---------- LISTED ENTRIES ----------

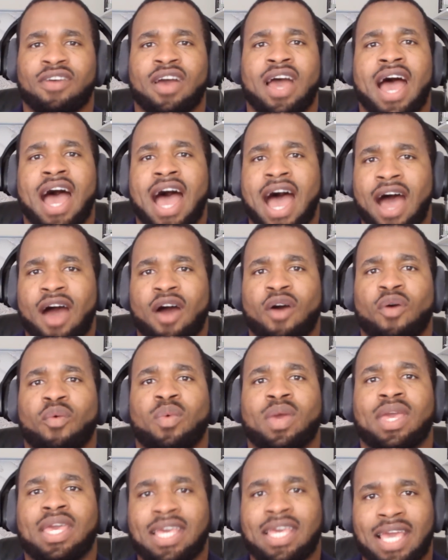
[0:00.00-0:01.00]
how
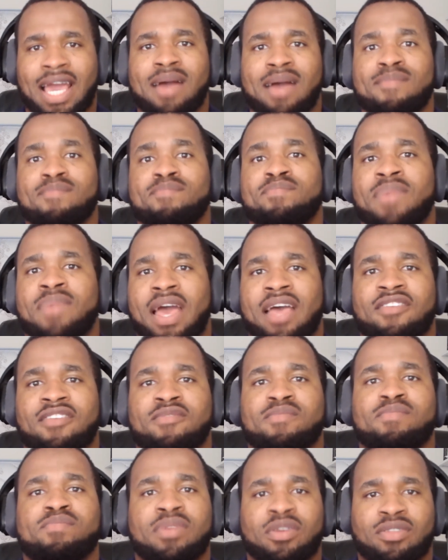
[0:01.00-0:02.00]
we can
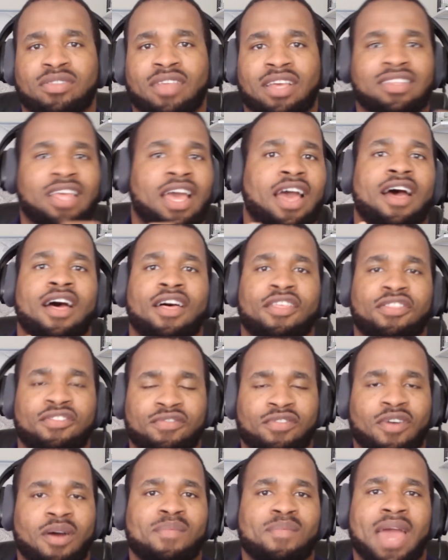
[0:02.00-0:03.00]
best protect Earth
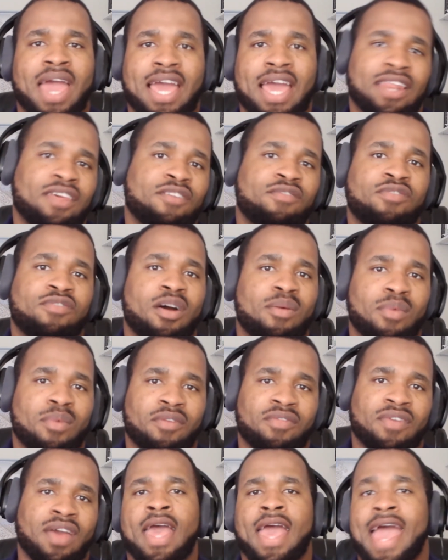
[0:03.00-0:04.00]
from any form of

----------

**WHAT THE TASK REQUIRES:** Every entry is to be transcribed exactly, but the pictures are to be left out.

**EXERCISE RESULT:**
[0:00.00-0:01.00]
how
[0:01.00-0:02.00]
we can
[0:02.00-0:03.00]
best protect Earth
[0:03.00-0:04.00]
from any form of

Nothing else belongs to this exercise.